As águas repletas de corais ao largo de Camp Schwab agora estão cheias de grandes barcaças, que estão criando uma área de aterro cinco vezes maior que o prédio do Pentágono. As pistas em forma de V em breve abrigarão helicópteros e aviões Osprey de rotor giratório que virão da Base Aérea do Corpo de Fuzileiros Navais de Futenma, desafogando os bairros residenciais densamente populosos da cidade de Ginowan.Em dezembro passado, durante uma visita a Okinawa para marcar a realocação dos primeiros fuzileiros, o então ministro da Defesa do Japão afirmou que a base aérea não estará pronta para uso até 2036. Serão 40 anos de espera desde que o primeiro acordo para a construção foi assinado.
O avanço lento reflete a falta geral de urgência do Japão, observou Hiromori Maedomari, professor da Universidade Internacional de Okinawa que ensina sobre questões levantadas pela presença das bases militares. “O Japão quer manter as condições atuais dos fuzileiros navais pelo maior tempo possível, mesmo que isso signifique que Okinawa seja descartável.” Outras partes do plano de realocação só agora estão sendo postas em andamento. No Camp Foster, na metade sul da ilha, duas dúzias de guindastes estão construindo uma nova sede, escolas e moradias, parte de um plano para concentrar os americanos nessa base, permitindo que outras sejam fechadas. “Finalmente, começou. Não vemos esse nível de construção aqui desde os anos 1950, quando essas bases foram erguidas”, disse o coronel Leroy Bryant Butler, fuzileiro naval que gerencia os projetos de construção.
Os fuzileiros navais também se mudarão para bases no norte de Okinawa, longe dos centros populacionais lotados. Cerca de dois terços das bases americanas na parte sul da ilha acabarão sendo desocupados, incluindo um centro logístico cheio de armazéns, um porto marítimo e a base aérea de Futenma.
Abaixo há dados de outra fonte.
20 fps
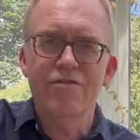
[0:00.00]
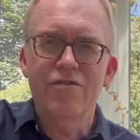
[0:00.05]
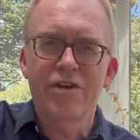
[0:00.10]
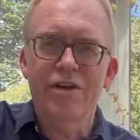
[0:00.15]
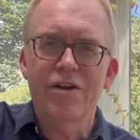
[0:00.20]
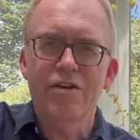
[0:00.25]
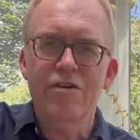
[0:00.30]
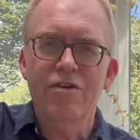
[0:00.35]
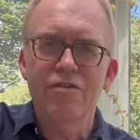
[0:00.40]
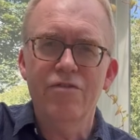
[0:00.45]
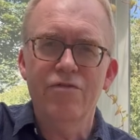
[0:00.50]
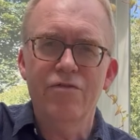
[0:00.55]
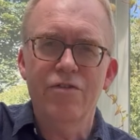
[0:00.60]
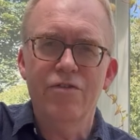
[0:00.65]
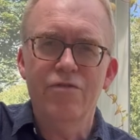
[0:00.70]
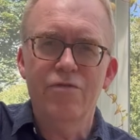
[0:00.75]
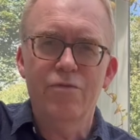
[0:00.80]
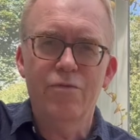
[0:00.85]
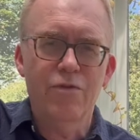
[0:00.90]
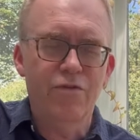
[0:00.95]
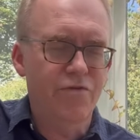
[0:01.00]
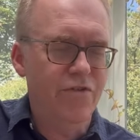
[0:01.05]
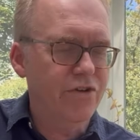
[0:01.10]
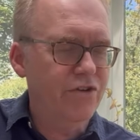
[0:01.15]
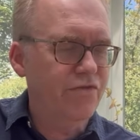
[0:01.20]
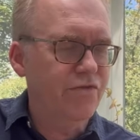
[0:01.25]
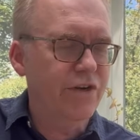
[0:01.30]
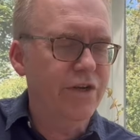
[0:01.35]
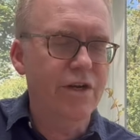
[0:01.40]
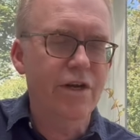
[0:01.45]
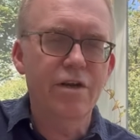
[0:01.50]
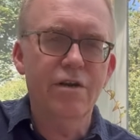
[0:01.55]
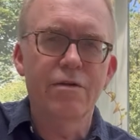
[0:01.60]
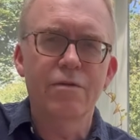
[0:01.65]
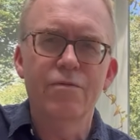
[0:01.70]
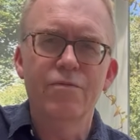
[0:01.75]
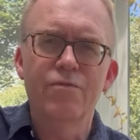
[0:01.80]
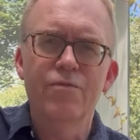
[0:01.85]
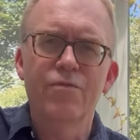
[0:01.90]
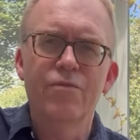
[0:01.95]
finger off, the first finger,
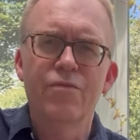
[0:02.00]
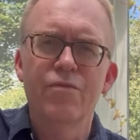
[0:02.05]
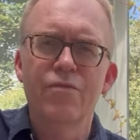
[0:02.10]
same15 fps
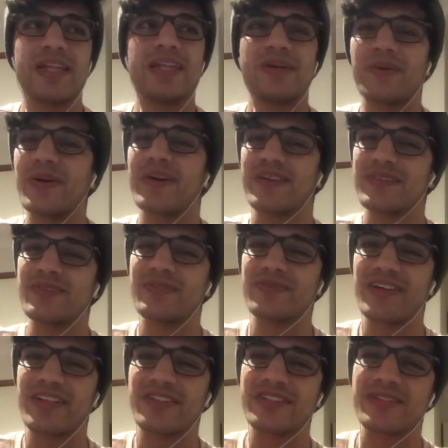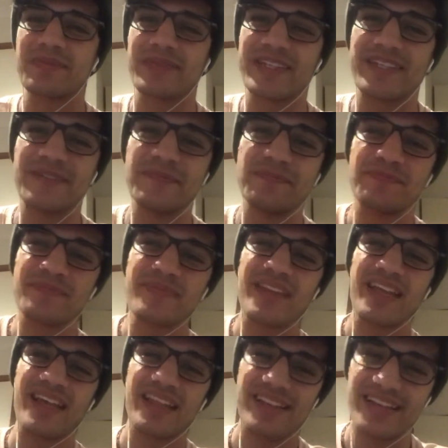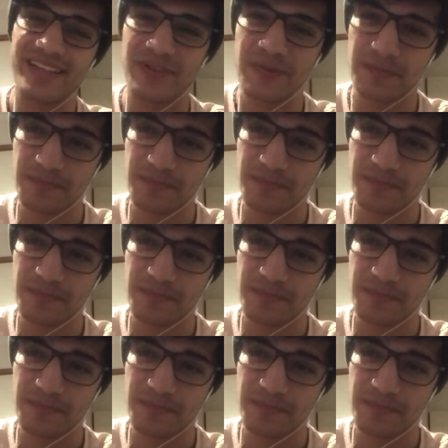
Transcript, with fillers: really want to do fellowship now. Thank you.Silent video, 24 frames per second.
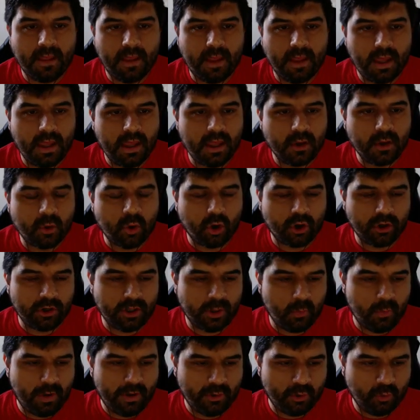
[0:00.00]

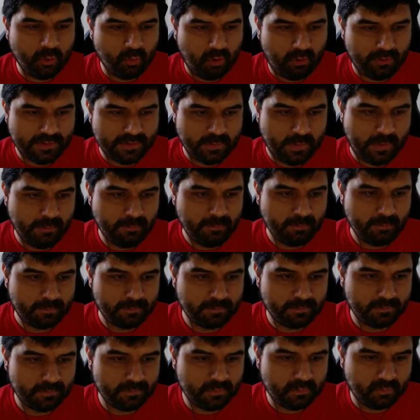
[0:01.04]
Corkluck, why don't you roll this one?
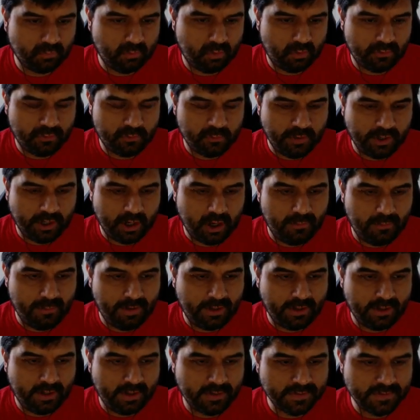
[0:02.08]
Roll 3 combat
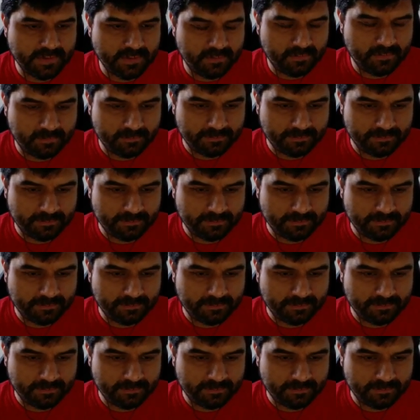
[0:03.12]
dice.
O custo da construção para o Japão é de cerca de US$ 1,5 bilhão por ano. Isso se soma aos US$ 2,8 bilhões que Tóquio gastou para construir Camp Blaz, nova base em Guam que foi inaugurada no mês passado para abrigar cerca de metade dos fuzileiros navais que deixarem Okinawa.
No entanto, os fuzileiros navais não esconderam sua relutância em reduzir suas forças e se recusaram a fornecer um cronograma. Se um conflito estourar, a infantaria em Guam provavelmente terá de lutar para apoiar o Japão contra um inimigo que pode desafiar a superioridade aérea e marítima americana. “O Japão está agora na zona onde as armas estão engatilhadas. Precisamos mudar a conversa e falar de problemas que são relevantes em 2025”, declarou Wallace Gregson, tenente-general reformado que comandou a força dos fuzileiros navais em Okinawa.